Mais uma vez, o Ibama agiu com competência. Uma das
obrigações da Samarco, subsidiária da Vale, era apresentar um plano de
recuperação para o vale do Rio Doce. A empresa mostrou um projeto tão ruim que
não foi aceito. Para a autarquia, “o plano era de caráter genérico e
superficial, sem considerar o imenso volume de informações produzidas e
disponíveis até o momento, além de apresentar pouca fundamentação metodológica
e científica”...
Se a empresa, à época, fosse multada em valor semelhante ao
do último acidente, é possível que Brumadinho não tivesse acontecido. Quem
sabe?
Começa a gestão Salles. Pouco depois dos primeiros dois
meses, o ministro que jamais teve curiosidade em pôr os pés na Amazônia
exonerou dois chefes de unidades de conservação porque denunciaram
interferência externa. Um deles multou um “poderoso” secretário de Bolsonaro –
o secretário de Ecoturismo, Gilson Machado Neto (PSL-AL). Pouco depois o
ministro instaurou a mordaça no MMA, determinando a lei do silêncio.
Protestei, via site Mar Sem Fim. No mesmo dia recebi uma
ligação. Salles queria dar a sua versão, ao mesmo tempo que me convidava a ser
secretário de Biodiversidade do MMA. Declinei.
A poeira não havia assentado quando houve mais uma decisão
imperial. O neófito ministro ignorou recomendações técnicas do Ibama e
autorizou o leilão de sete blocos de petróleo na região do Arquipélago de
Abrolhos, o único banco de corais do Atlântico Sul. Ninguém de bom senso seria
contrário à exploração de petróleo.
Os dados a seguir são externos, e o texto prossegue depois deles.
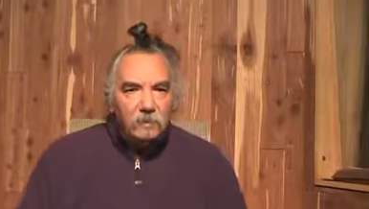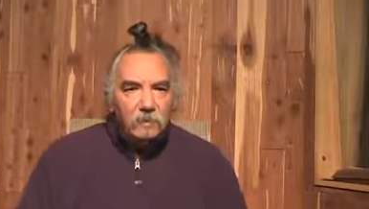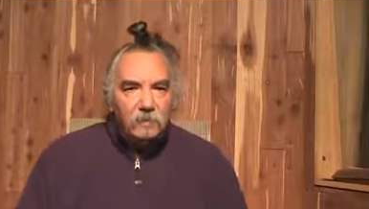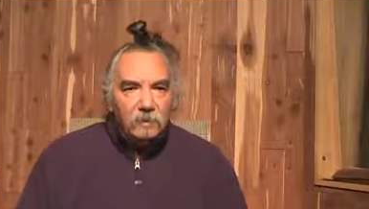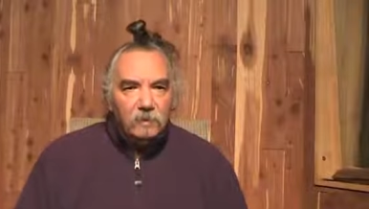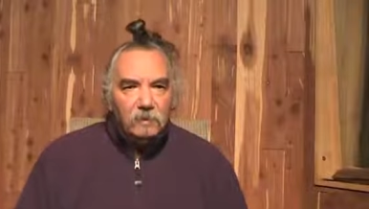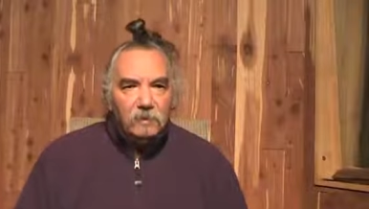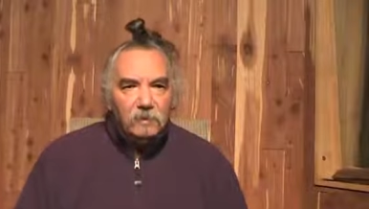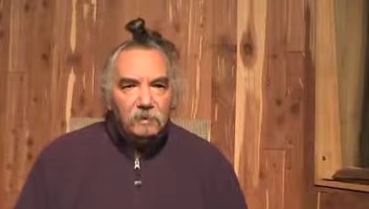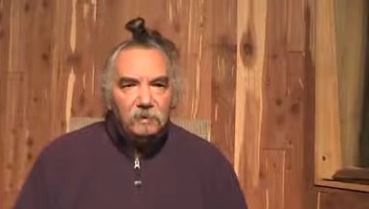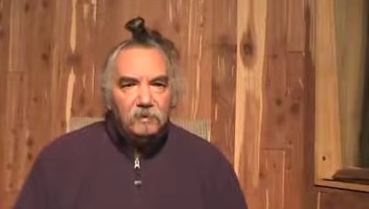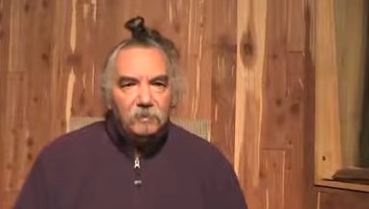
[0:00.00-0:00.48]

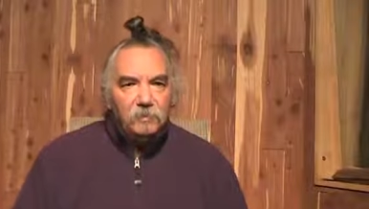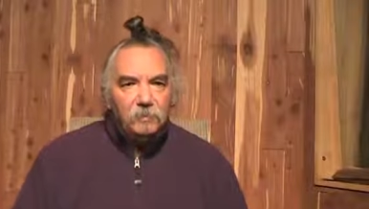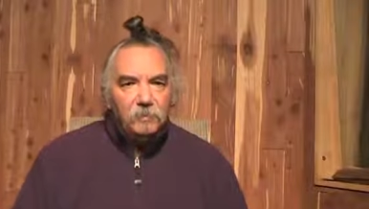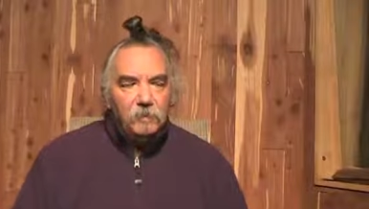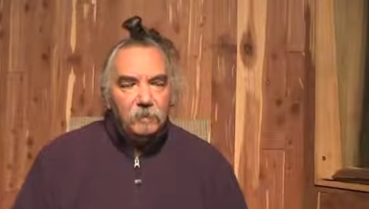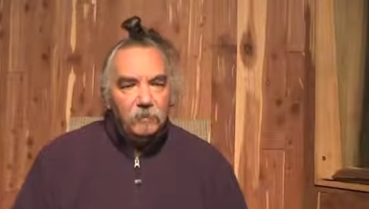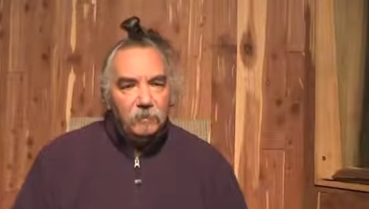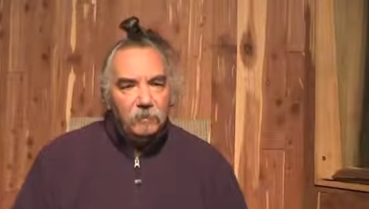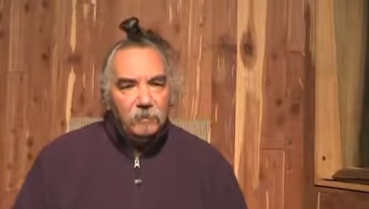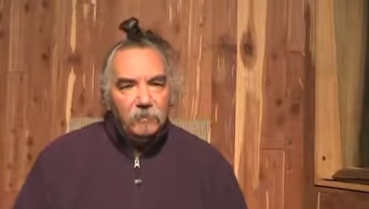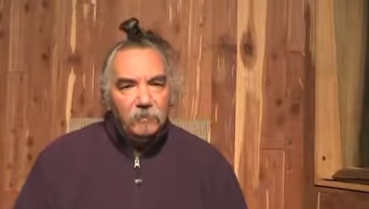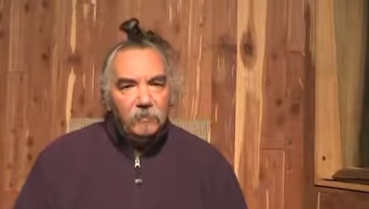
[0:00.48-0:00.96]
in the
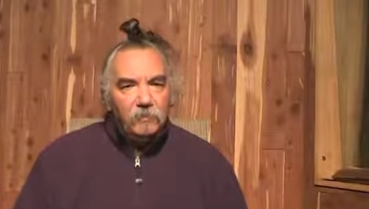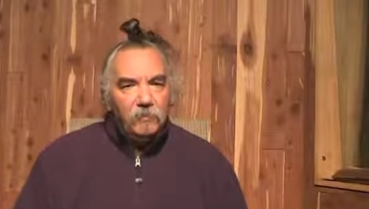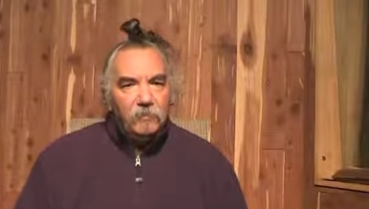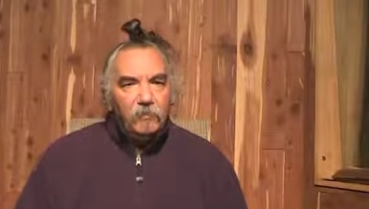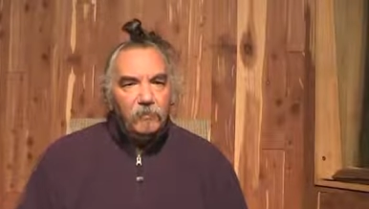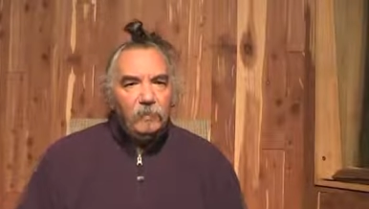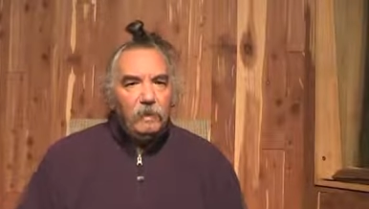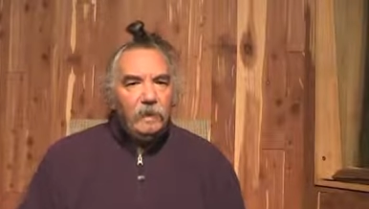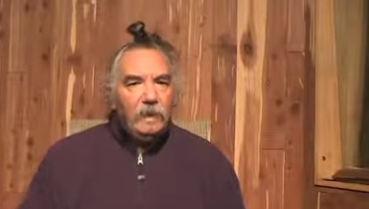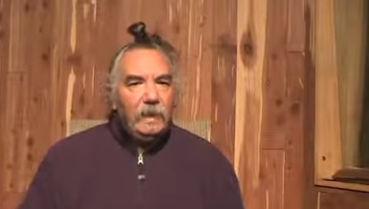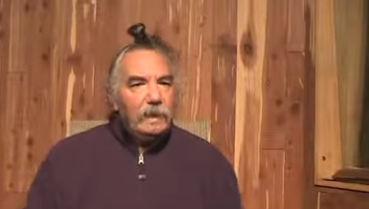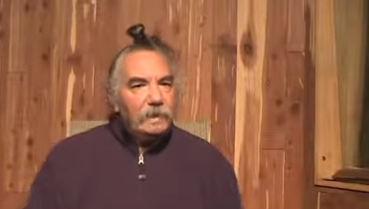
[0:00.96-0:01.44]
spirit of
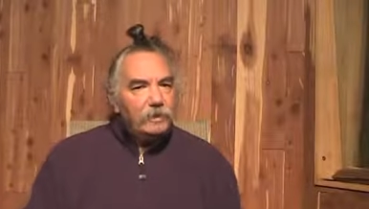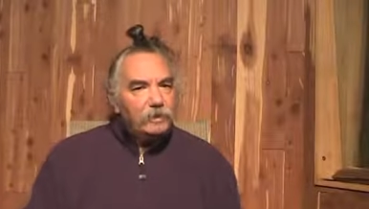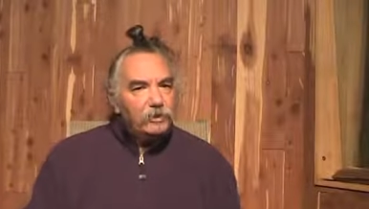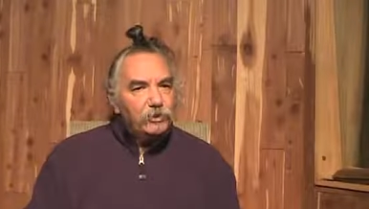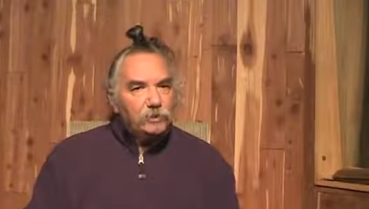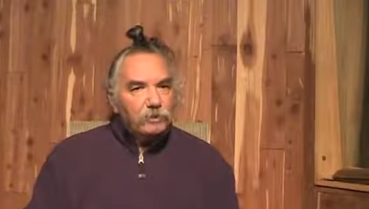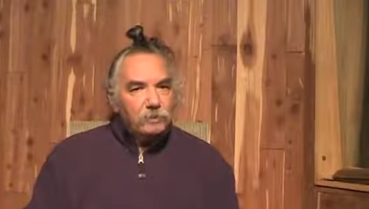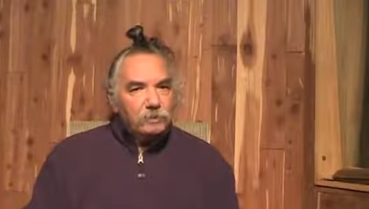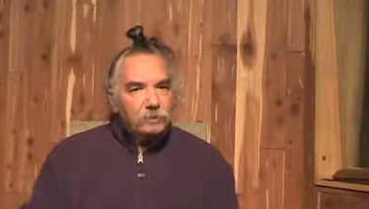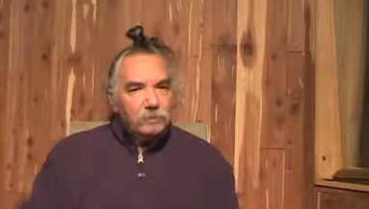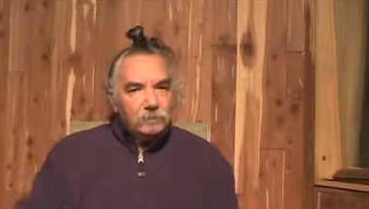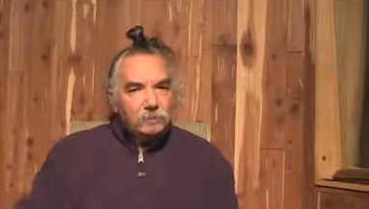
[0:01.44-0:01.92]
free
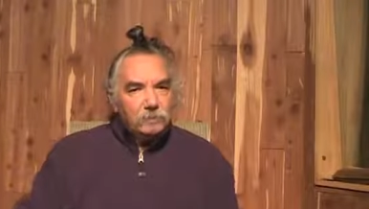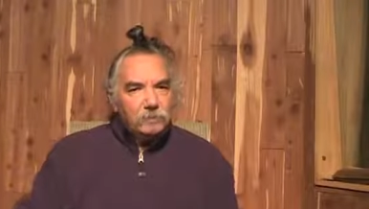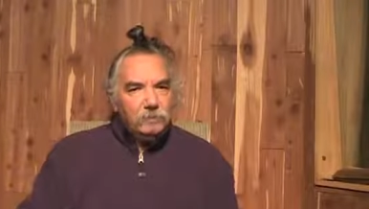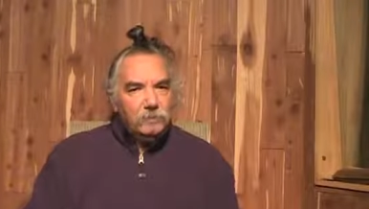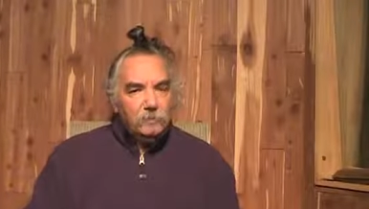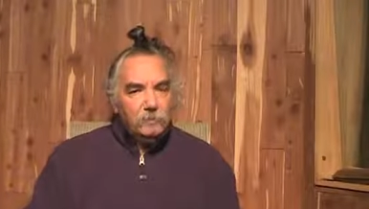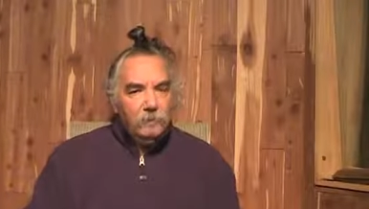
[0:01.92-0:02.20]
actions.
É uma bênção que um País cheio de
desigualdades, como o nosso, não pode desperdiçar. Mas por que agora a
exploração dos mares adjacentes a Abrolhos? Por que não oferecer outras áreas?
Recentemente, o Estado publicou artigo do
professor emérito da USP José Goldenberg sobre Brumadinho. Ele
relembrou a trajetória de Paulo Nogueira Neto, titã do ambientalismo, “que
conseguiu convencer Médici a criar, em 1973, a Secretaria Especial do Meio
Ambiente (Sema) no Ministério do Interior, à frente da qual permaneceu
até 1985 e onde conseguiu introduzir toda a legislação e os órgãos
administrativos da área ambiental”. Goldenberg finaliza dizendo que “órgãos
como o Ibama frequentemente não tiveram apoio para pôr em prática a excelente
legislação criada por Paulo Nogueira Neto”. Daí Brumadinho, concluiu.
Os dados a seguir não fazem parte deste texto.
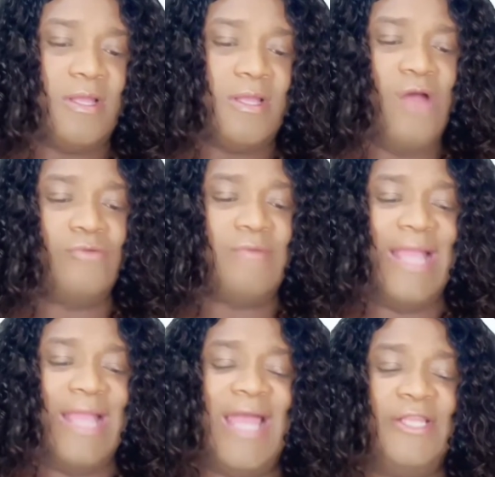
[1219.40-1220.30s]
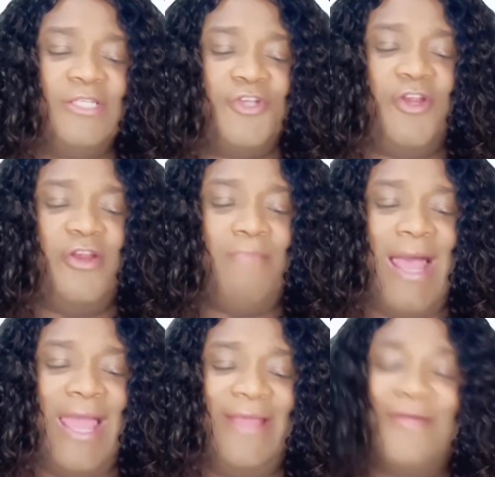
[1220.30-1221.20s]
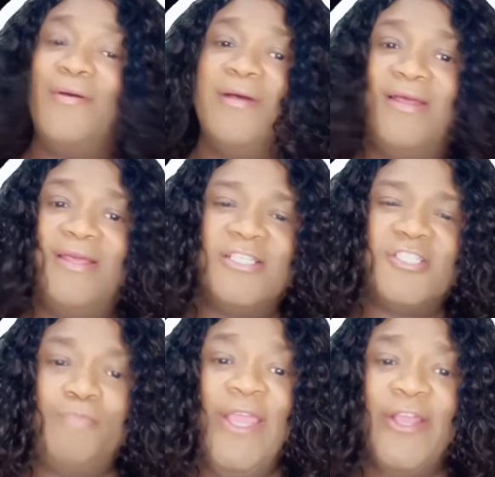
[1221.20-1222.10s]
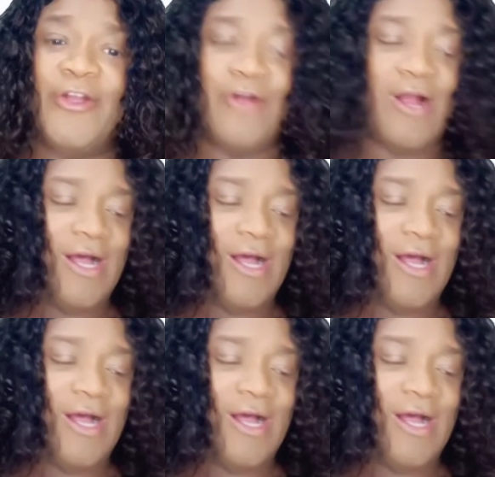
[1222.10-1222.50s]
Oh, I got to turn my speaker on.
A última pérola de Salles ocorreu sábado passado no Rio
Grande do Sul, quando ameaçou, na presença do presidente do ICMBio, Adalberto
Eberhard, funcionários do órgão: “Determino a abertura de processo
administrativo disciplinar contra todos os funcionários” (que não estavam
presentes ao evento por não terem sido convidados). Um dia depois recebeu carta
de demissão de Eberhard.
Epílogo desse imbróglio: o ministro Ricardo Salles segue
célere desmantelando a obra de Paulo Nogueira Neto. Encerro emprestando o final
de um artigo do articulista Rolf Kuntz (O Estado de S. Paulo) que
analisava a administração atual: “Escatológico,
mesmo, é o despreparo do presidente”.